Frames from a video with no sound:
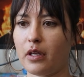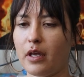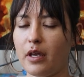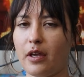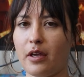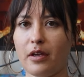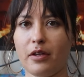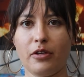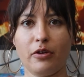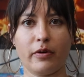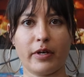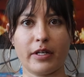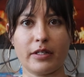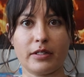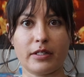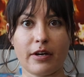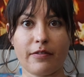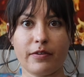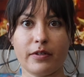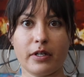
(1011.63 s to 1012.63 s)
You can
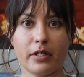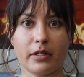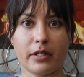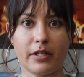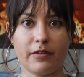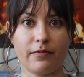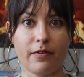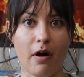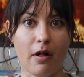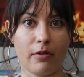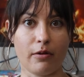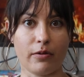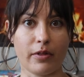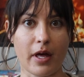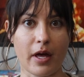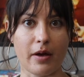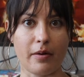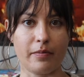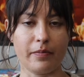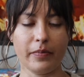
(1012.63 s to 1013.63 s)
definitely follow
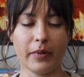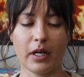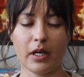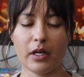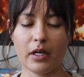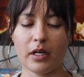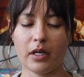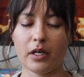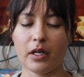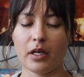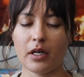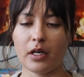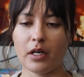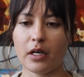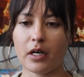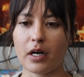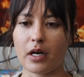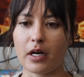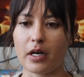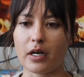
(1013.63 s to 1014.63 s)
them
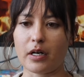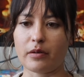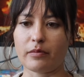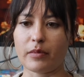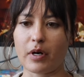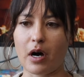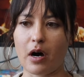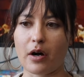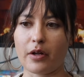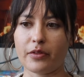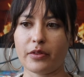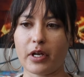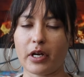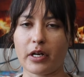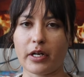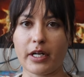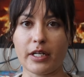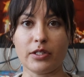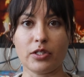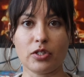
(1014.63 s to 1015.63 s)
on
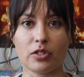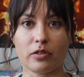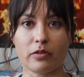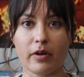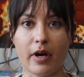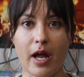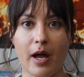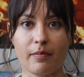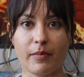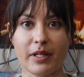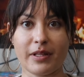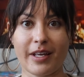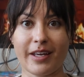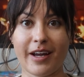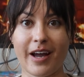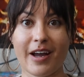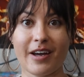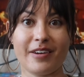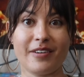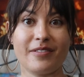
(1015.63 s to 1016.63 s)
their Instagram, and they
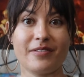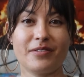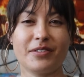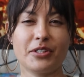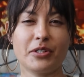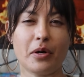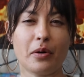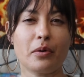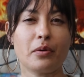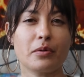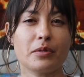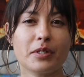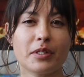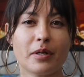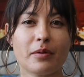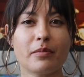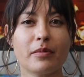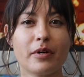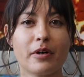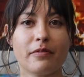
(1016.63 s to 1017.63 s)
kind of show
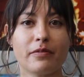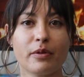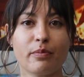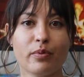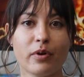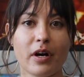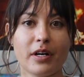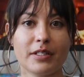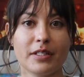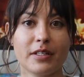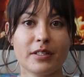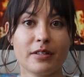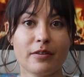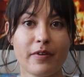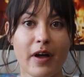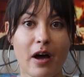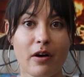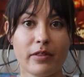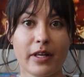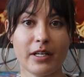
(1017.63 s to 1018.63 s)
some of the process of
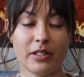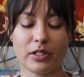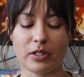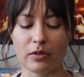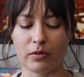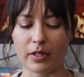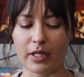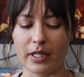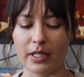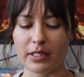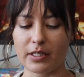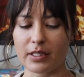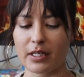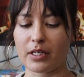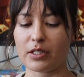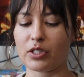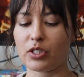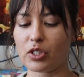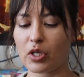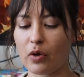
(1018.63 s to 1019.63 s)
how they do this.
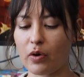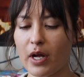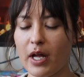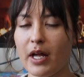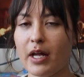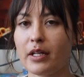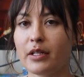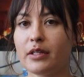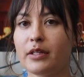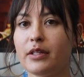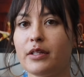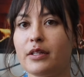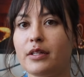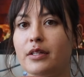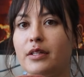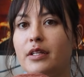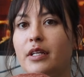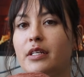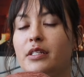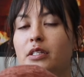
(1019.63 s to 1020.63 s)
And so
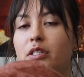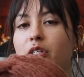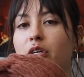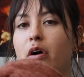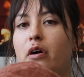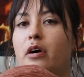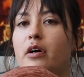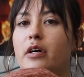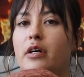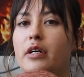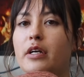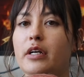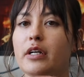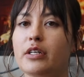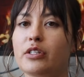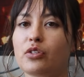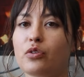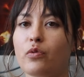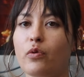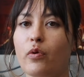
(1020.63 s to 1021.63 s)
this yarn
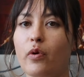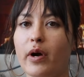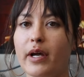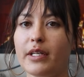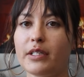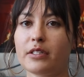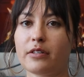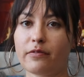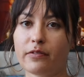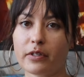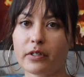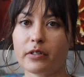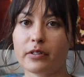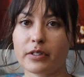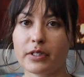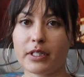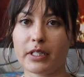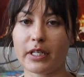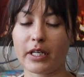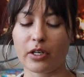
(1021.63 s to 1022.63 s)
is quite
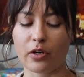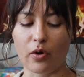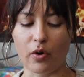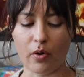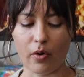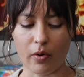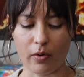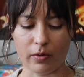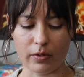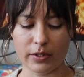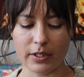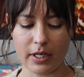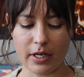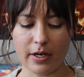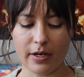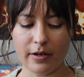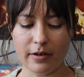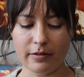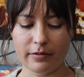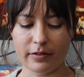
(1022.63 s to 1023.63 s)
difficult to get a hold
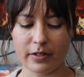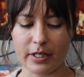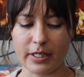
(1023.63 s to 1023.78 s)
of.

§ **TASK ITEM**: Only the lines from the one with "(1020.63 s to 1021.63 s)" through the end of the listing should be transcribed, exactly and without pictures.

§ **SOLVED EXERCISE**:
(1020.63 s to 1021.63 s)
this yarn
(1021.63 s to 1022.63 s)
is quite
(1022.63 s to 1023.63 s)
difficult to get a hold
(1023.63 s to 1023.78 s)
of.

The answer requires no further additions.